▸ **Instructions to follow**: Repeat every line of the data exactly; no picture belongs in the copy.

Top of The data

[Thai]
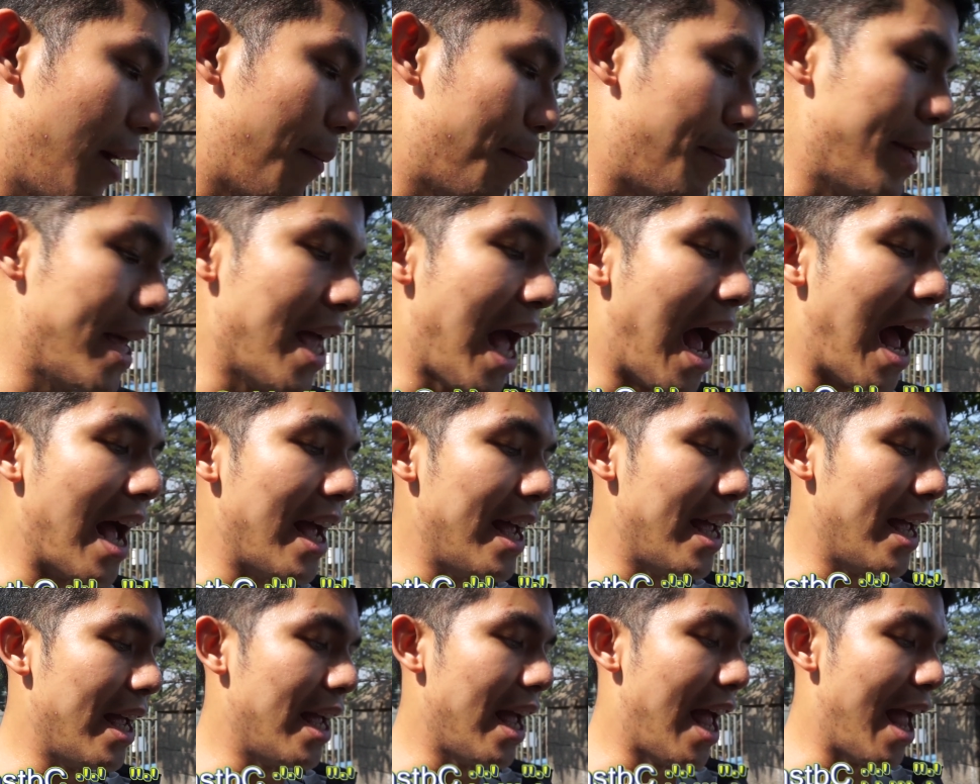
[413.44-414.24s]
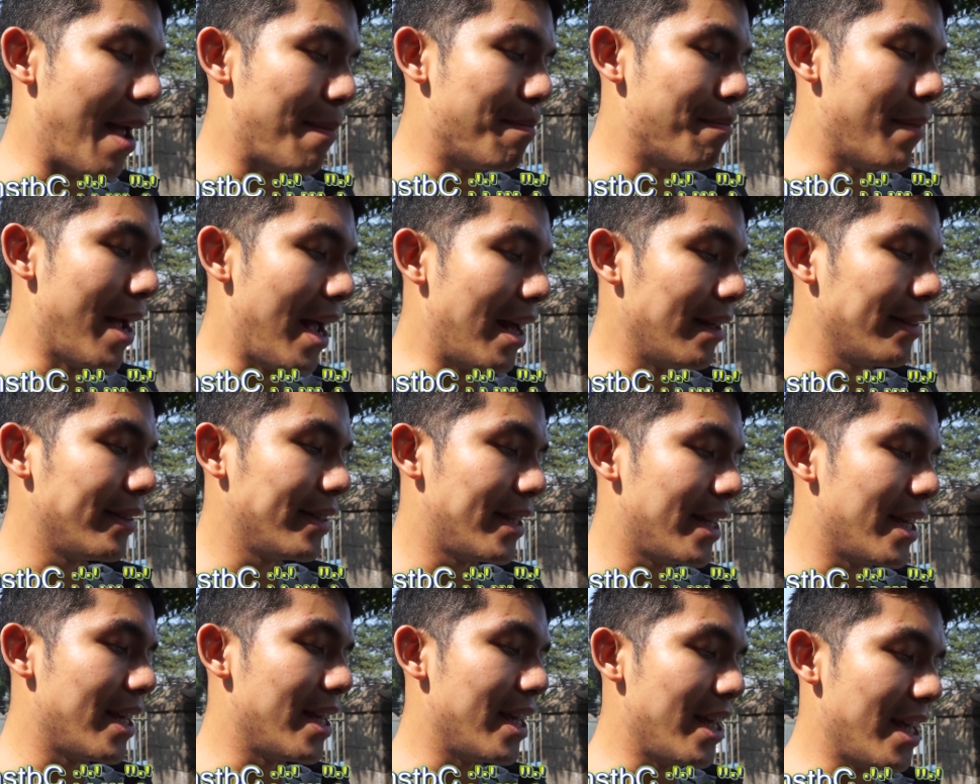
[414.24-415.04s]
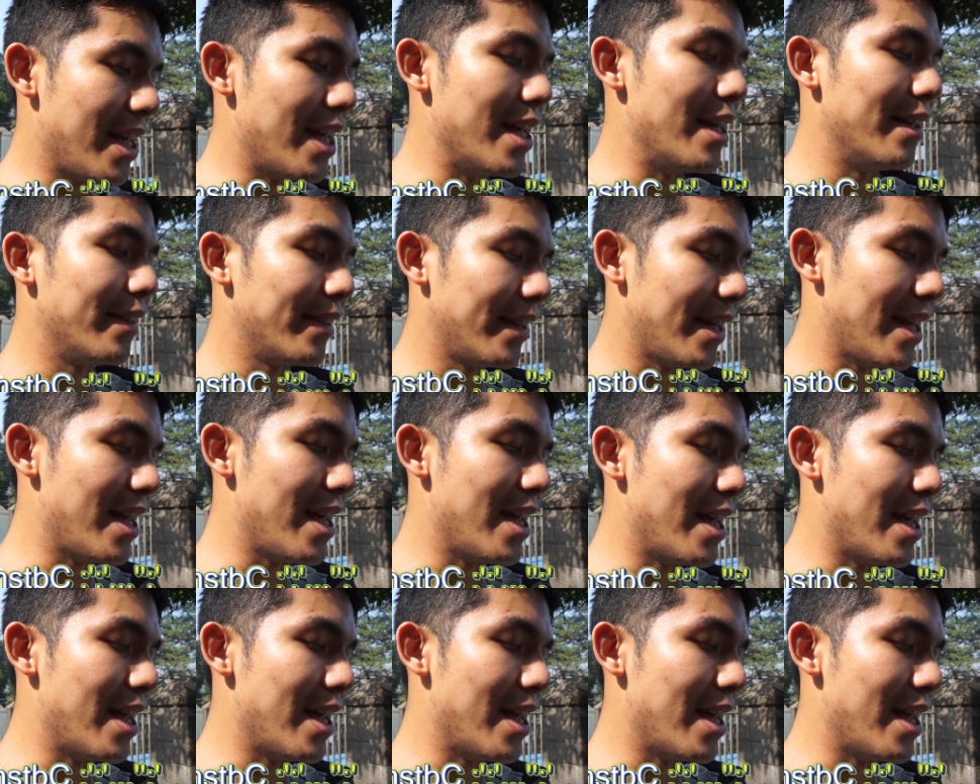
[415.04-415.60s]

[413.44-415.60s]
D I M S T E C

Bottom of The data

▸ **Problem solution**:
[Thai]
[413.44-414.24s]
[414.24-415.04s]
[415.04-415.60s]

[413.44-415.60s]
D I M S T E C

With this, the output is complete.